* [Task to carry out]: What is needed is a copy of each line in the listing that contains "frames".

· · · ·

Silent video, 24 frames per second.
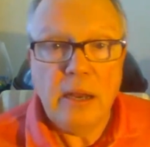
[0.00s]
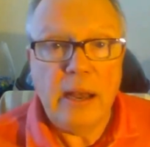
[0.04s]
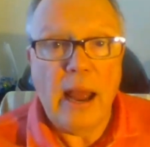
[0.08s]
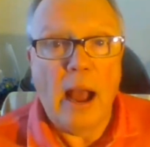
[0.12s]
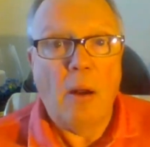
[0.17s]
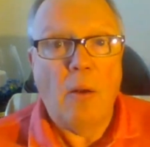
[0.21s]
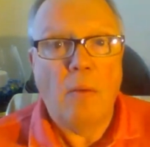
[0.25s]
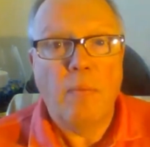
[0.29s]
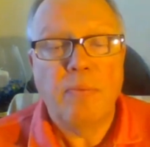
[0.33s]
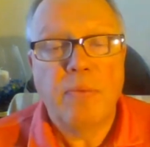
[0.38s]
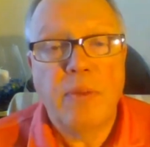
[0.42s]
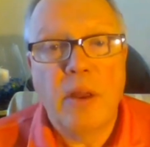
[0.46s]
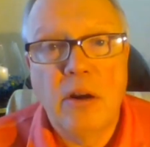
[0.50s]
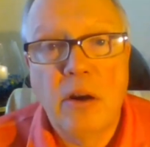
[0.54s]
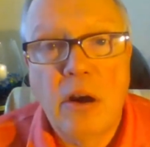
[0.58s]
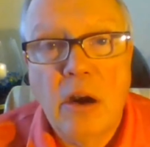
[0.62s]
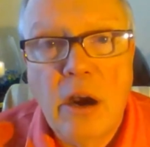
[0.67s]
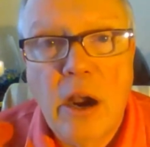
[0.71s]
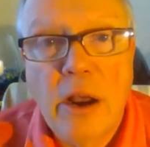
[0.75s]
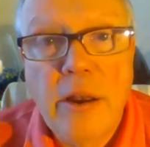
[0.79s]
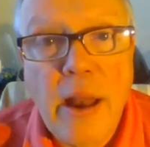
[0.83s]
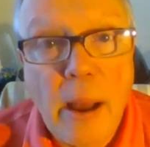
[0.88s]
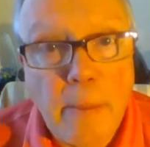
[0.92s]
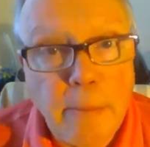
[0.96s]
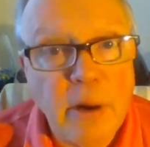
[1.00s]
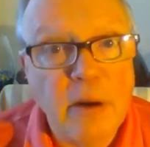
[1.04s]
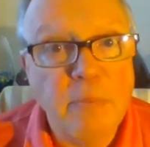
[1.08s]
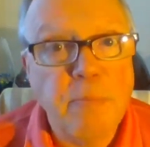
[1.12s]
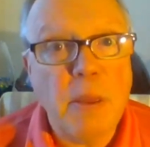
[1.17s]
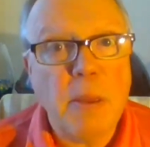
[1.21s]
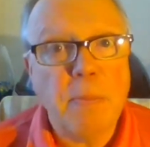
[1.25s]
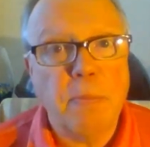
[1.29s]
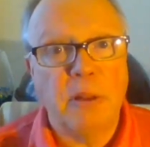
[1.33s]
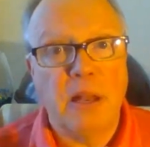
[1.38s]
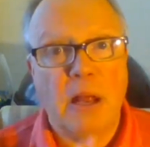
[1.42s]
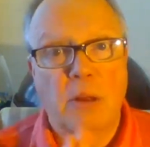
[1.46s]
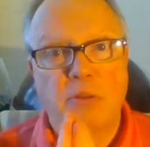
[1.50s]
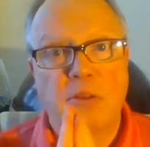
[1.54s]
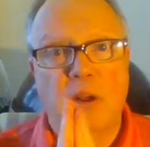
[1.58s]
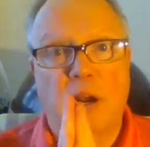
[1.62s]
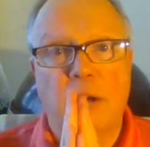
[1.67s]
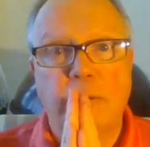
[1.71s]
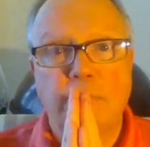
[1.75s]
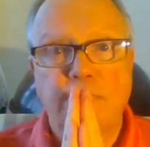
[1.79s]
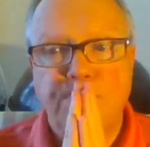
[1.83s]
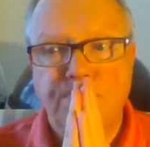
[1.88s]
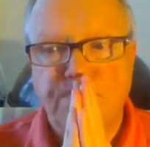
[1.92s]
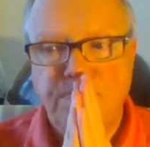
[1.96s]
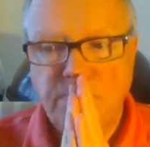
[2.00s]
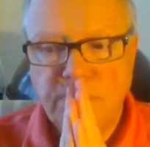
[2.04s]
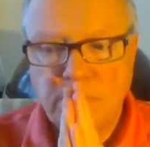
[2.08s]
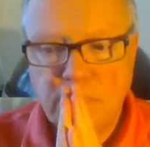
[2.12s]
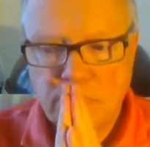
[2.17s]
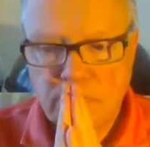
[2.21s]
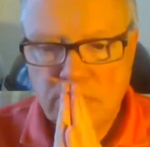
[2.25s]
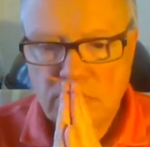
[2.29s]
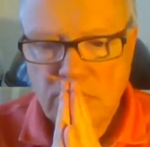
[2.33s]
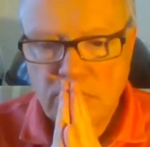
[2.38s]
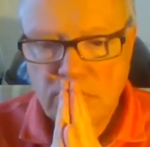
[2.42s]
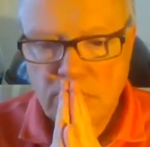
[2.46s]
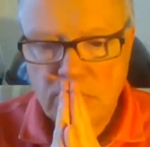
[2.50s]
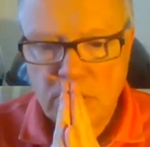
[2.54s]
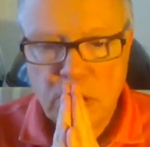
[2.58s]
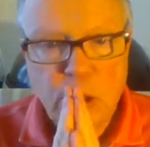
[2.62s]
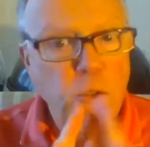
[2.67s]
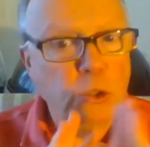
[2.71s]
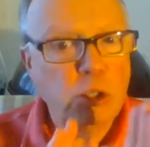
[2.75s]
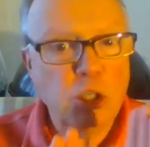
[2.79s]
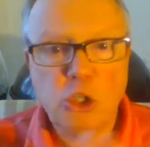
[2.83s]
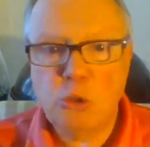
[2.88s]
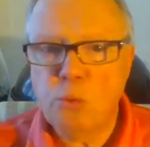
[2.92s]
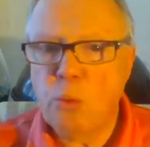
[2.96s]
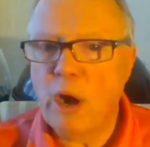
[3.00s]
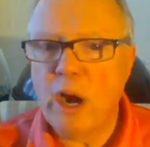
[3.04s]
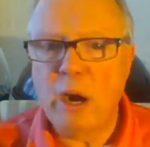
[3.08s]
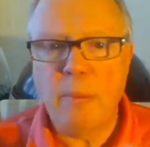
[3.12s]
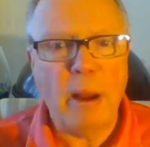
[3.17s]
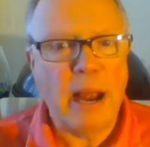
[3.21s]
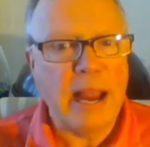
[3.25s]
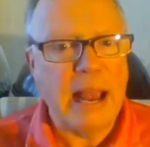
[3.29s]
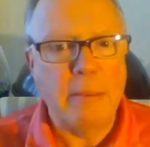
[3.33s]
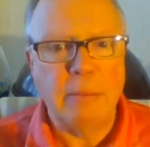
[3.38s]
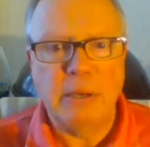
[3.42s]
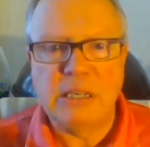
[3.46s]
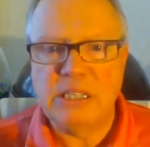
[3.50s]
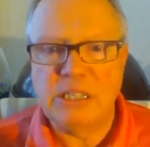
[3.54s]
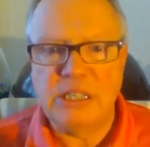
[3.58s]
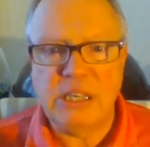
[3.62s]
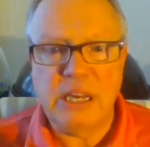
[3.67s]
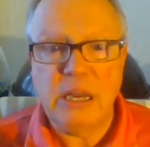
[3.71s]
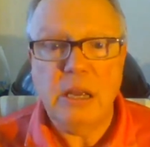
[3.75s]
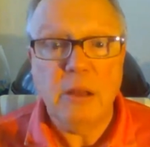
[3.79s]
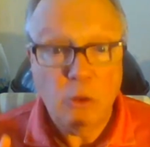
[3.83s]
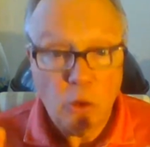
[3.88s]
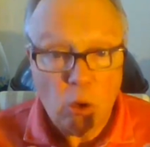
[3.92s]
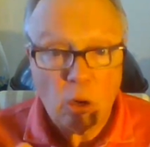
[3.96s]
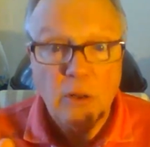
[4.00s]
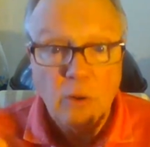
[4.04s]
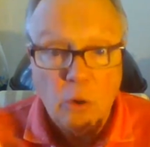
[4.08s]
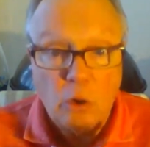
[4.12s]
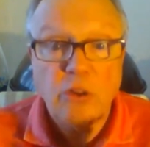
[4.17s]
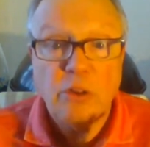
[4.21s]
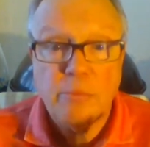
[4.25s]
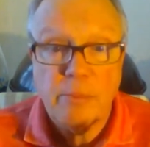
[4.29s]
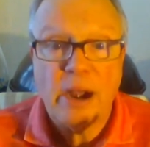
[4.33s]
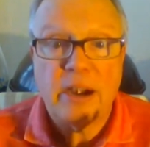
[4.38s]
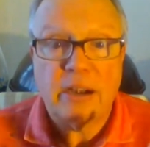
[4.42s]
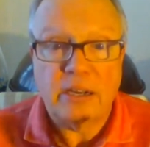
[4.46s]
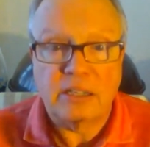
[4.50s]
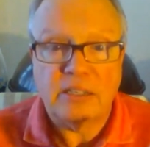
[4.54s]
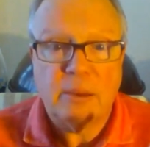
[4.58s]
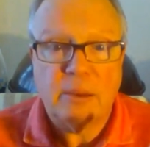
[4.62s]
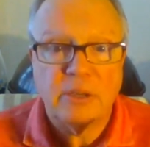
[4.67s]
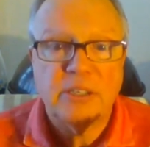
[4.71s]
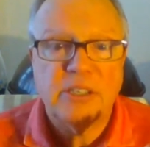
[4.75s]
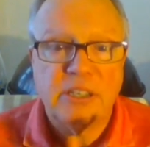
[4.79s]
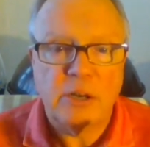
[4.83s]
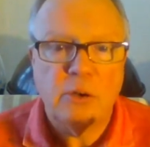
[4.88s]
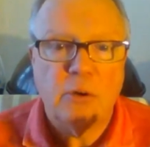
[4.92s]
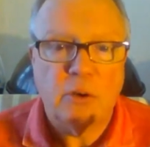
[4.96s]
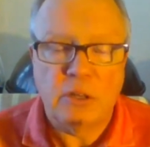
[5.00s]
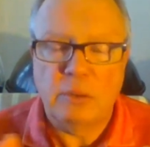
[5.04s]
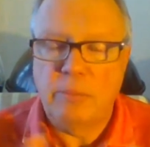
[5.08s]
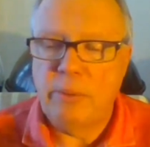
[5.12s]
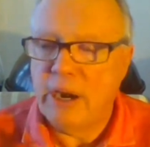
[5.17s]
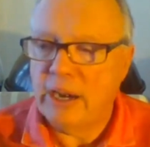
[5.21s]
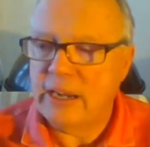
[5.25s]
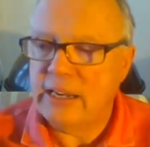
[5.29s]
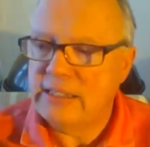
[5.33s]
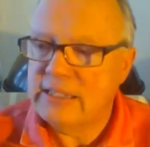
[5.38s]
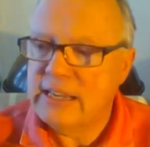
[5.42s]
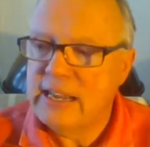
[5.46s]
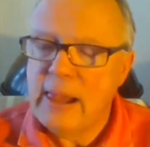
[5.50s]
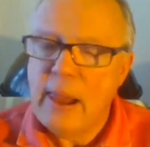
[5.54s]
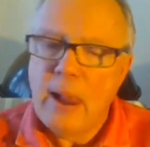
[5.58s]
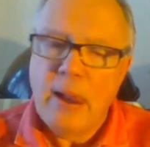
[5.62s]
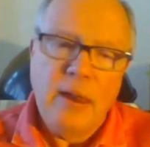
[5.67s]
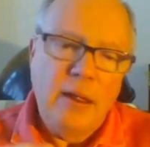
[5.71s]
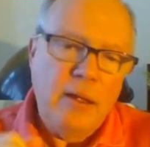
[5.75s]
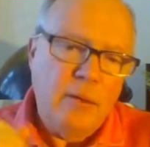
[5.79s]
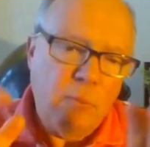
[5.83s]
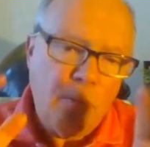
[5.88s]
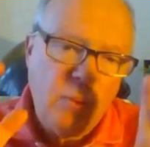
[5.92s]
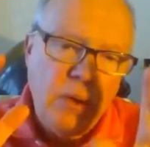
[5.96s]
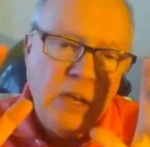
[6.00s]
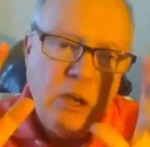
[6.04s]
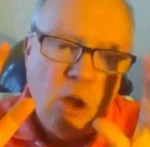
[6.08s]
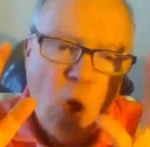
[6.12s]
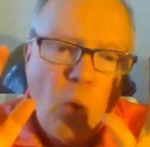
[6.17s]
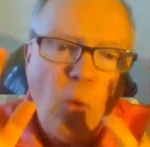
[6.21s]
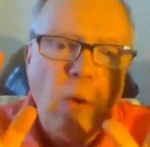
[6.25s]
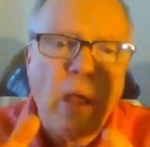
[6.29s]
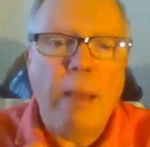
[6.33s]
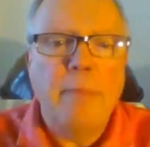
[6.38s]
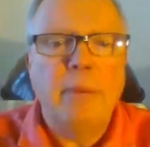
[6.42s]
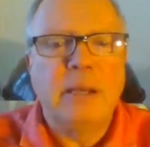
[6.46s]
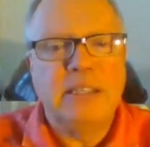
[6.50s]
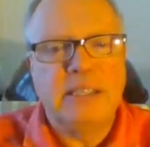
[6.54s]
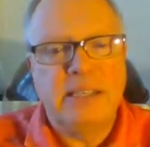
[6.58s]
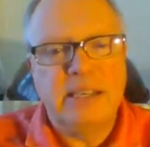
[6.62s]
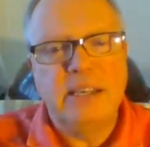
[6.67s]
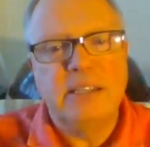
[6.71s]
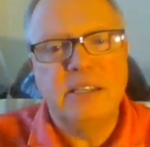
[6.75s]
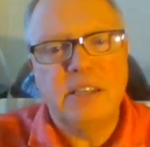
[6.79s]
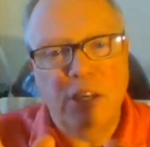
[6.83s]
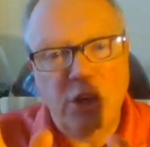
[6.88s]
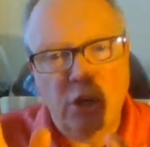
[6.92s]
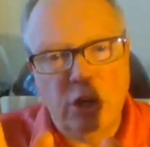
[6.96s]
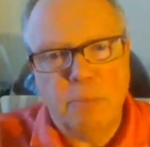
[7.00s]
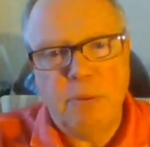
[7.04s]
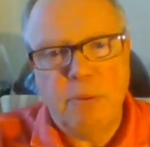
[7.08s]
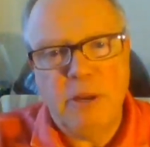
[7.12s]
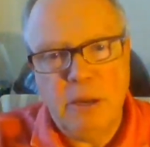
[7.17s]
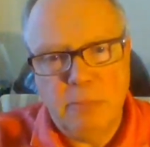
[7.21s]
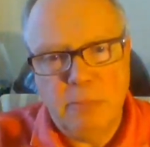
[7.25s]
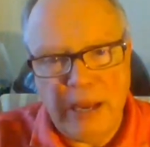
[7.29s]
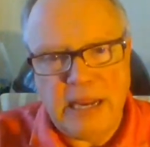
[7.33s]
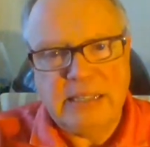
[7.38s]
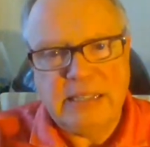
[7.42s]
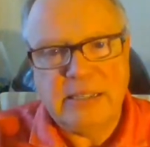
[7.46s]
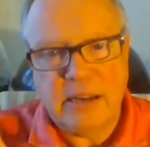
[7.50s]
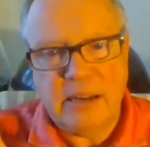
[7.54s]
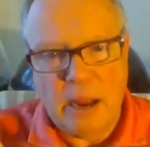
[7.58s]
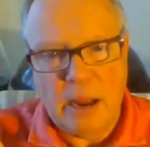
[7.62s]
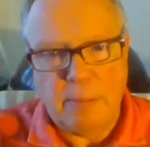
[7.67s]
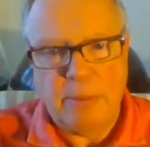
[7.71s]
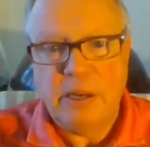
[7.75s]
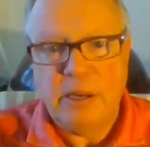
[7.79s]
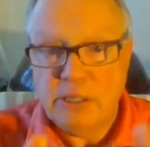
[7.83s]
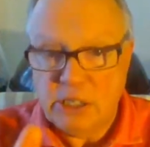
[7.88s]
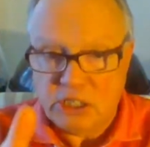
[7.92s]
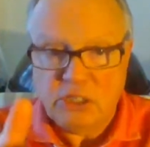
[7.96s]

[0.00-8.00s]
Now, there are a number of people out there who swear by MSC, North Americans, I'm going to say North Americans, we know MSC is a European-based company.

· · · ·

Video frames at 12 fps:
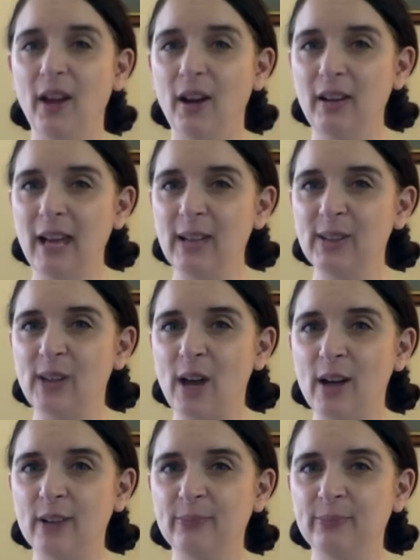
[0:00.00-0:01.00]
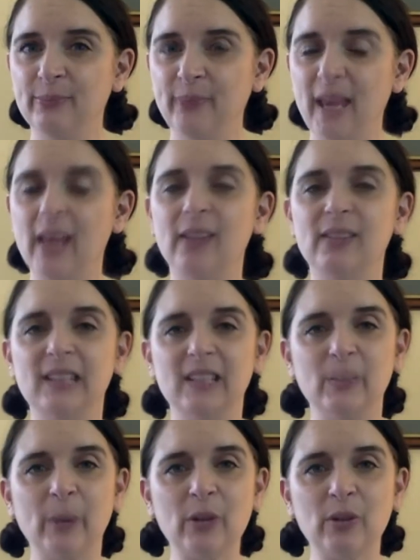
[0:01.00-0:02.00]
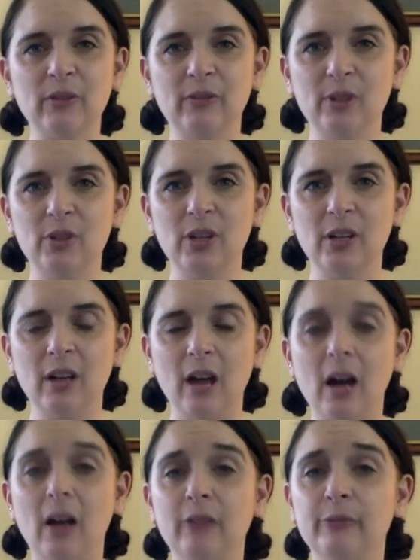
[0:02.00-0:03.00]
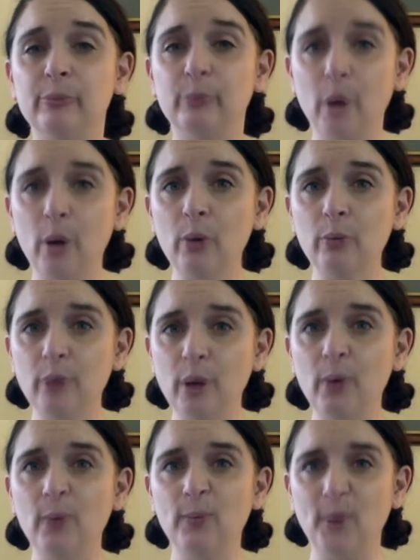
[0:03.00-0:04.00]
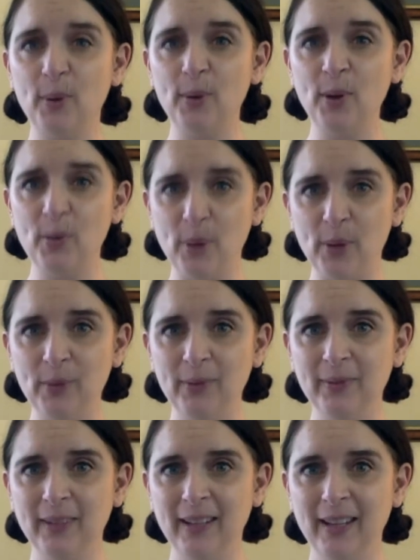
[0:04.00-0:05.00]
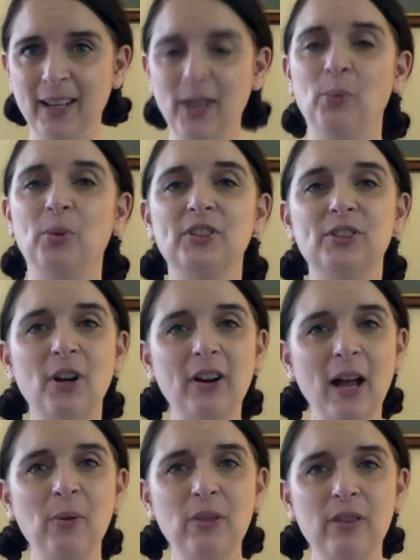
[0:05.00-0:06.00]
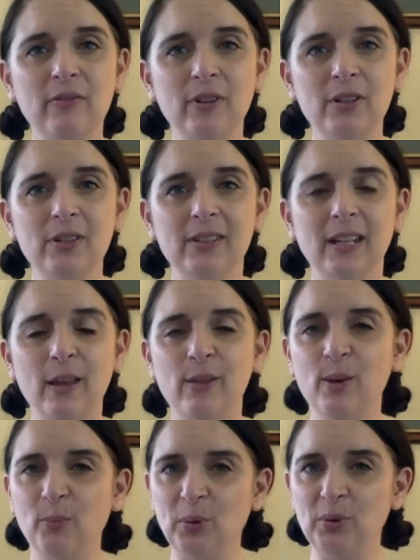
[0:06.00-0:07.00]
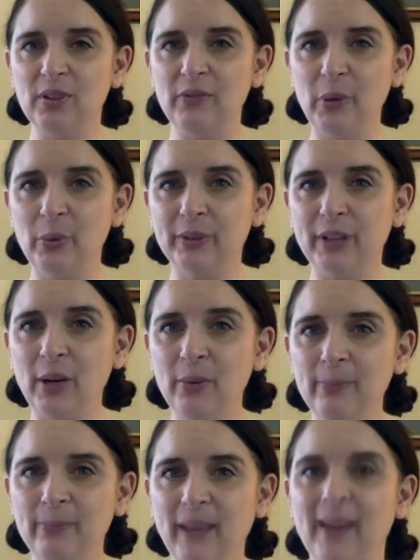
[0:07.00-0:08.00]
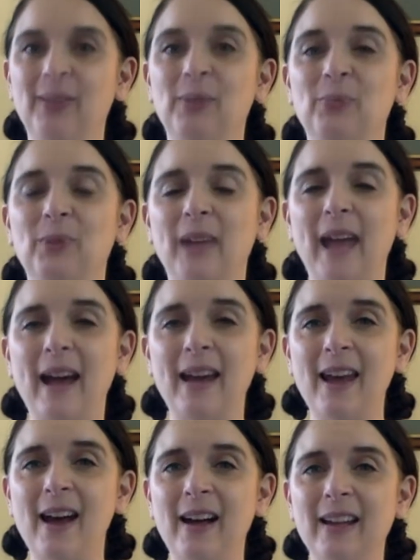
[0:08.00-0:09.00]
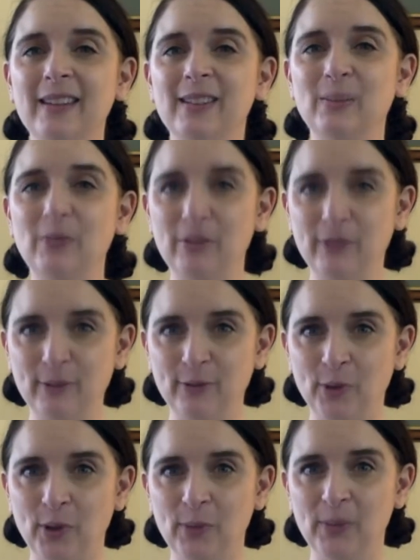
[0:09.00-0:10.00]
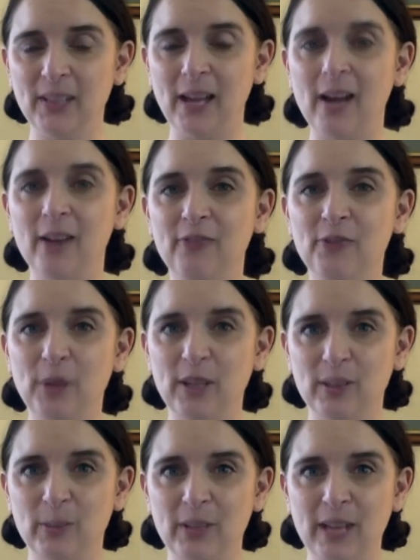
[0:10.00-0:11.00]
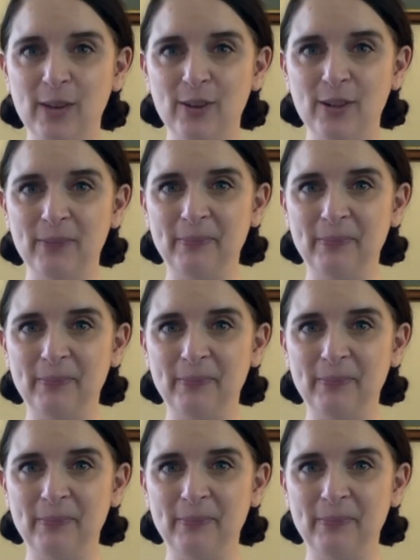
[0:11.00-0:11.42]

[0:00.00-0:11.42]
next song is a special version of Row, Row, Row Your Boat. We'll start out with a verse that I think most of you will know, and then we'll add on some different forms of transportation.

· · · ·

* [Your solution]:
Silent video, 24 frames per second.
Video frames at 12 fps:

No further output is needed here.